Task details » Give back the listing in full and exactly, leaving out the images.
-- Information follows --
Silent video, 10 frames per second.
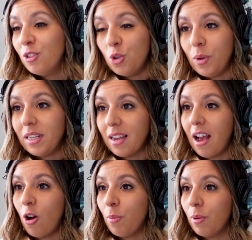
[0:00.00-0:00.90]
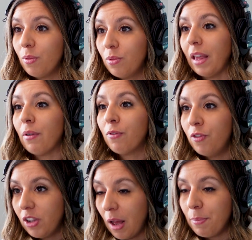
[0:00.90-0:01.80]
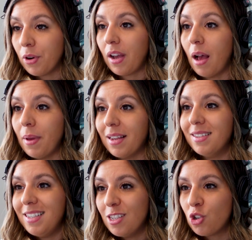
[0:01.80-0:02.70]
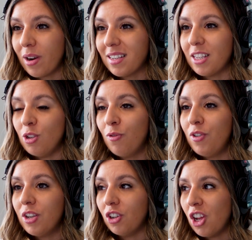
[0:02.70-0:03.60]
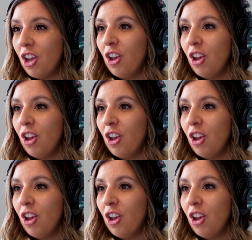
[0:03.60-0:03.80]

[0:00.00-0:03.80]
doing to help fill up your cup and de-stress that you feel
-- Information concluded --
Exercise output »
Silent video, 10 frames per second.
[0:00.00-0:00.90]
[0:00.90-0:01.80]
[0:01.80-0:02.70]
[0:02.70-0:03.60]
[0:03.60-0:03.80]

[0:00.00-0:03.80]
doing to help fill up your cup and de-stress that you feel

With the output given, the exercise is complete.